» **WHAT YOU SHOULD DO**
An exact reproduction of the data below is expected, free of images.

==== RECORDS SHOWN

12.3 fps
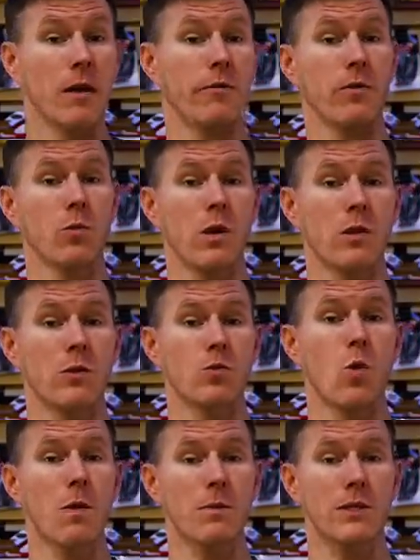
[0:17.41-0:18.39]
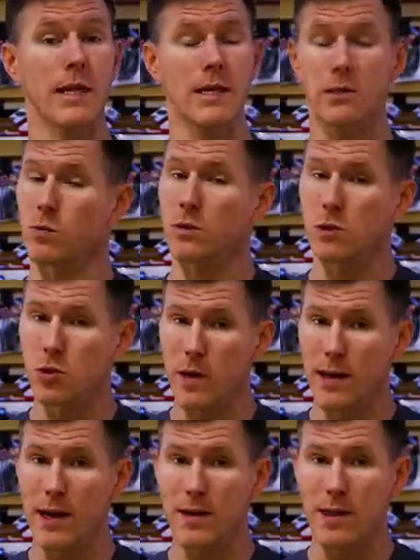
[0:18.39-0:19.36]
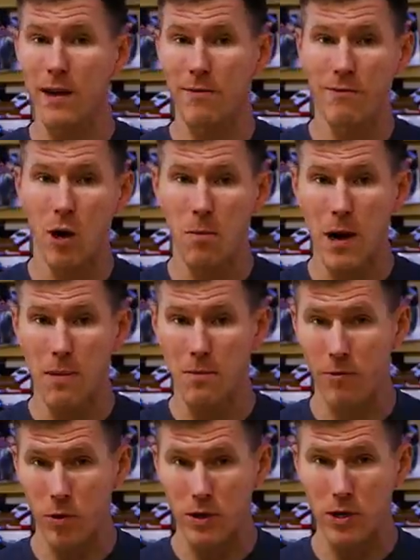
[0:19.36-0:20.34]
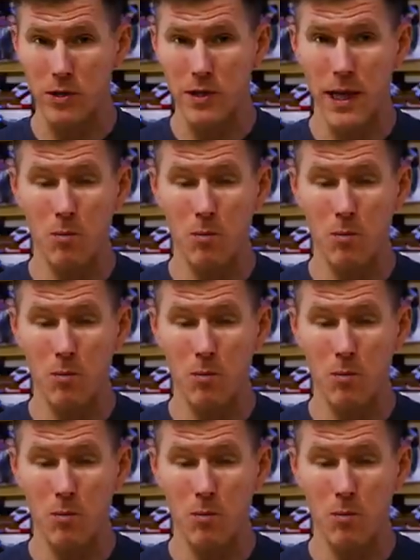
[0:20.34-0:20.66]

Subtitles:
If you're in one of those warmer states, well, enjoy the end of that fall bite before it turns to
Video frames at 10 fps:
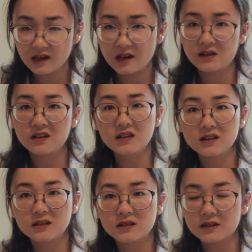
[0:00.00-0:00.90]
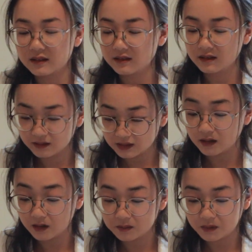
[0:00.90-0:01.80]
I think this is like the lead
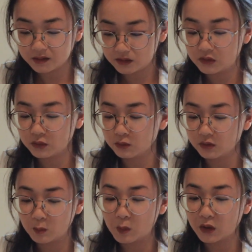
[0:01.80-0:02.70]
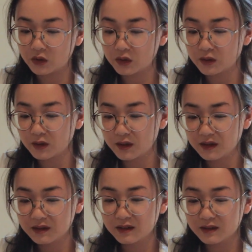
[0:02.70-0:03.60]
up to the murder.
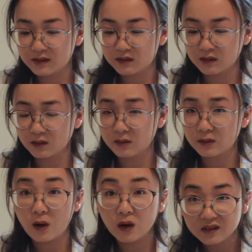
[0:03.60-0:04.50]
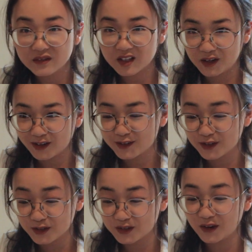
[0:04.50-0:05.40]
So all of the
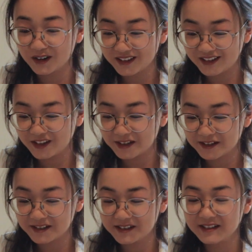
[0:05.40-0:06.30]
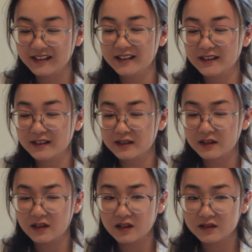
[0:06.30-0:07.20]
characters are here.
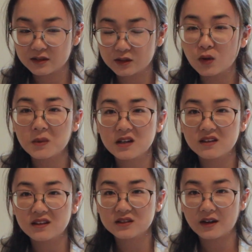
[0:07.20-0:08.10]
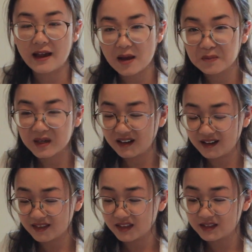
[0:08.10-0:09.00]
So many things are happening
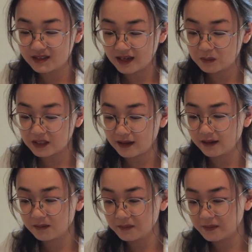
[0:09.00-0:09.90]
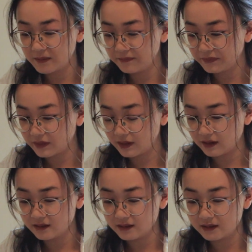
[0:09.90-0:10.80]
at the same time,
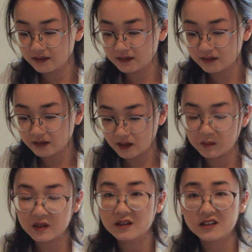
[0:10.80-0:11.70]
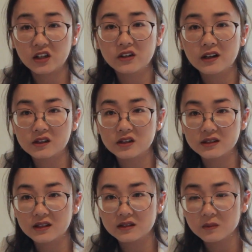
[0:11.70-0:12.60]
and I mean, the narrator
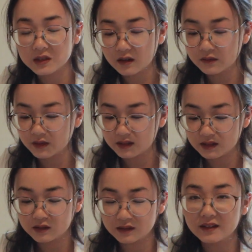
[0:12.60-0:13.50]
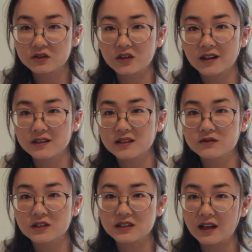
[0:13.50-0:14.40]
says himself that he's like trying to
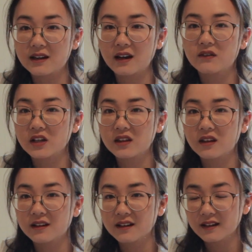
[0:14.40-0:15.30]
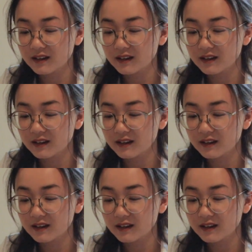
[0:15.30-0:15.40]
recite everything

========

» **ANSWER TO THE EXERCISE**
12.3 fps
[0:17.41-0:18.39]
[0:18.39-0:19.36]
[0:19.36-0:20.34]
[0:20.34-0:20.66]

Subtitles:
If you're in one of those warmer states, well, enjoy the end of that fall bite before it turns to
Video frames at 10 fps:
[0:00.00-0:00.90]
[0:00.90-0:01.80]
I think this is like the lead
[0:01.80-0:02.70]
[0:02.70-0:03.60]
up to the murder.
[0:03.60-0:04.50]
[0:04.50-0:05.40]
So all of the
[0:05.40-0:06.30]
[0:06.30-0:07.20]
characters are here.
[0:07.20-0:08.10]
[0:08.10-0:09.00]
So many things are happening
[0:09.00-0:09.90]
[0:09.90-0:10.80]
at the same time,
[0:10.80-0:11.70]
[0:11.70-0:12.60]
and I mean, the narrator
[0:12.60-0:13.50]
[0:13.50-0:14.40]
says himself that he's like trying to
[0:14.40-0:15.30]
[0:15.30-0:15.40]
recite everything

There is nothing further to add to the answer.